Overview
Remote
$60+
Accepts corp to corp applications
Contract - Independent
Able to Provide Sponsorship
Skills
AI/ML Infrastructure and Ops Engineer
Job Details
AI/ML Infrastructure and Ops Engineer (AI/ML Training Platform).
As the Infrastructure and Ops Engineer, you will work on operations related our UAIS AI Studio (enterprise AI/ML platform), and in particular in relation to AI/ML training initiative supporting thousands of learners on the platform. This individual contributor (IC) role requires experience on working on large-scale AI/ML platforms guaranteeing stability, reliability, scalability, and performance. Experience with modern Infrastructure and DevOps tools and paradigms, as well as hands-on knowledge with major cloud-based services like Azure, AWS and Google Cloud Platform is a must.
Primary Responsibilities:
Continuous support: Provide continuous SRE support to thousands of geographically distributed learners on the UAIS platform: respond to tickets, triage support, liaise with customers.

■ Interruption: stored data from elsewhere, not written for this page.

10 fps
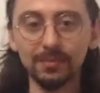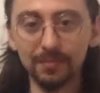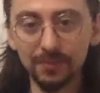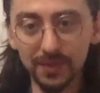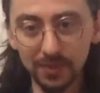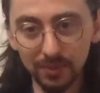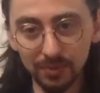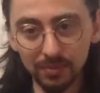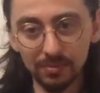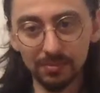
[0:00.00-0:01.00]

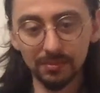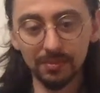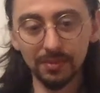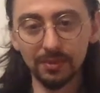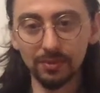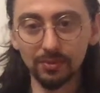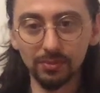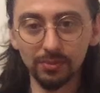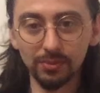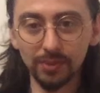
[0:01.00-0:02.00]
so you
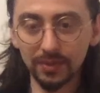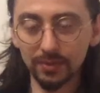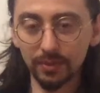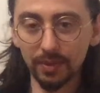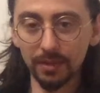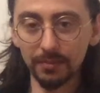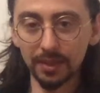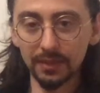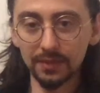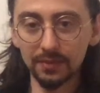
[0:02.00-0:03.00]
press your thumb
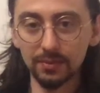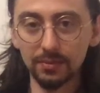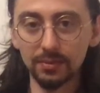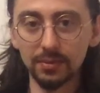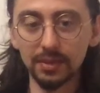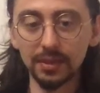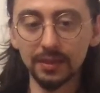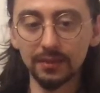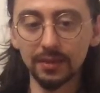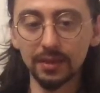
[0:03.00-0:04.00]
against your index
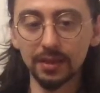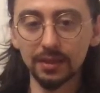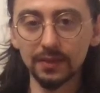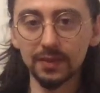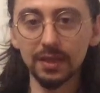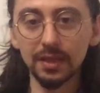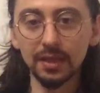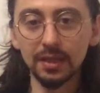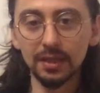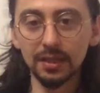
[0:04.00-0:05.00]
finger like this,
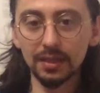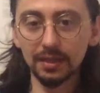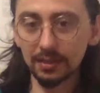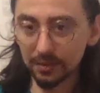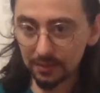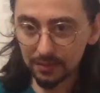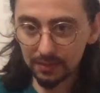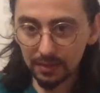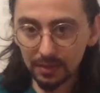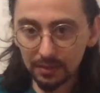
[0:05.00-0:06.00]
and
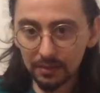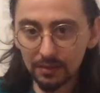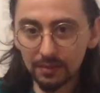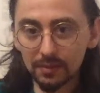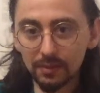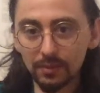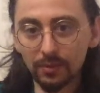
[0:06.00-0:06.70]
then yourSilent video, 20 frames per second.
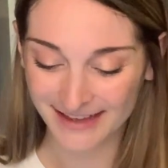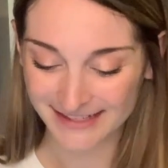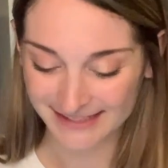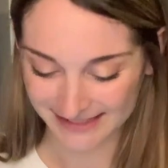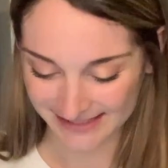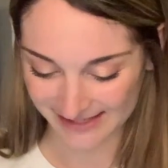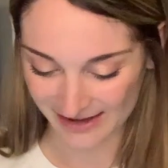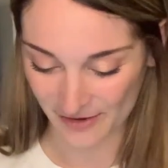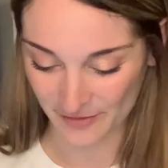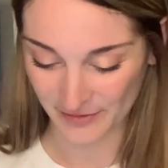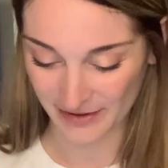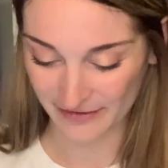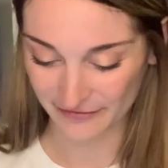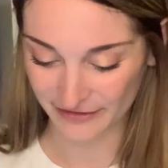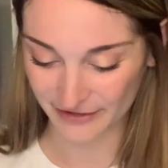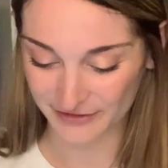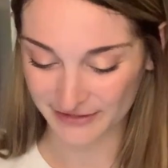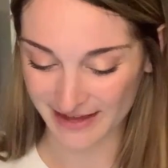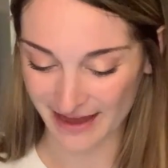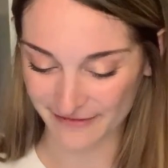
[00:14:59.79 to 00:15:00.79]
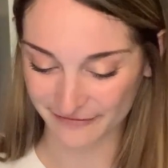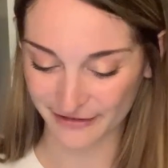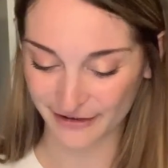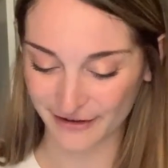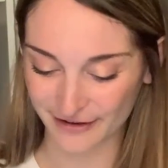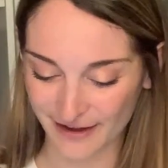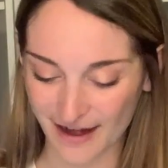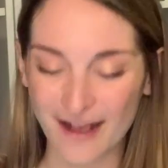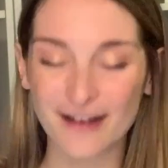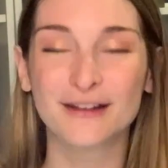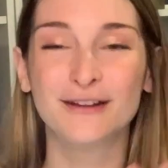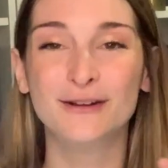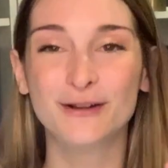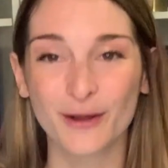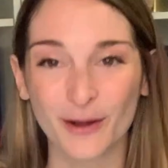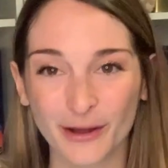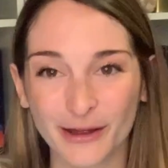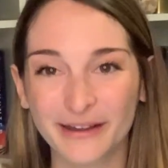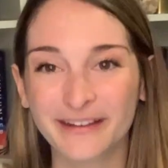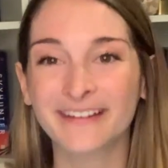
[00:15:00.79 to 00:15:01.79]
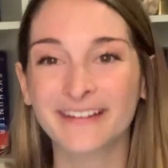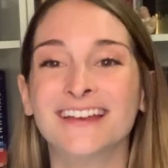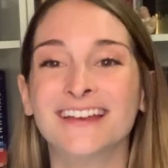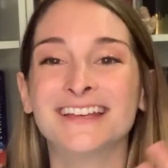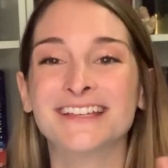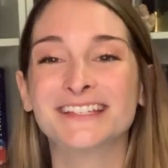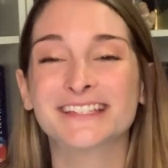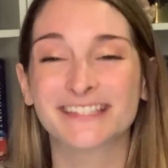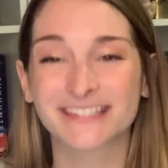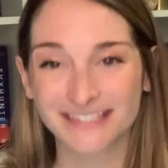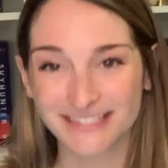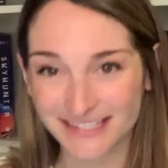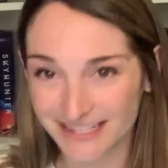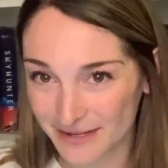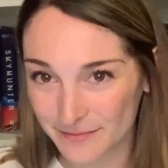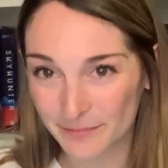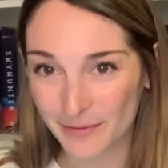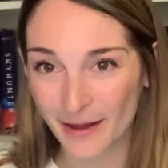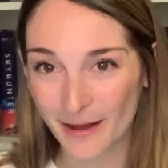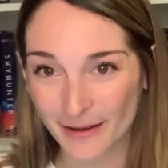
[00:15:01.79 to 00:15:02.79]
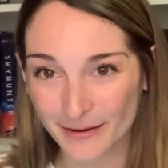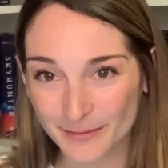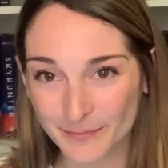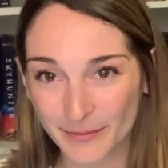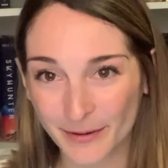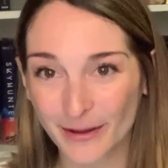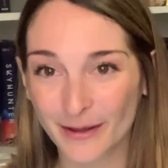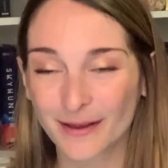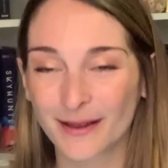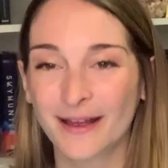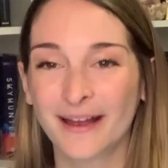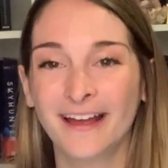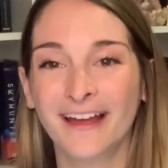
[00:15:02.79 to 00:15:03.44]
So if there's ever a good steampunk book,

Automation & DevOps: Improve existing Infrastructure as Code (IaC) according to best DevOps practices.
Systems Monitoring: Develop and maintain monitoring frameworks for UAIS infrastructure in relation to AI/ML training program
Security & Compliance: Collaborate with cybersecurity teams to ensure all systems and operations comply with industry standards and are secure against evolving threats.
Capacity Planning & Cost Optimization: Forecast and manage capacity requirements for the AI/ML training environment, while identifying opportunities to reduce costs without compromising performance.
Required Qualifications:
Bachelor s degree in computer science, information technology, or a related field.
5+ years of infrastructure experience: Proven experience working on large-scale, cloud-based, enterprise-level software platforms and deep understanding of multi-cloud architectures, specifically Azure, AWS, and Google Cloud Platform, with hands-on experience in cloud management.
3+ years of practical experience in Infrastructure-as-Code and CI/CD tools like Terraform, Git Actions and alike.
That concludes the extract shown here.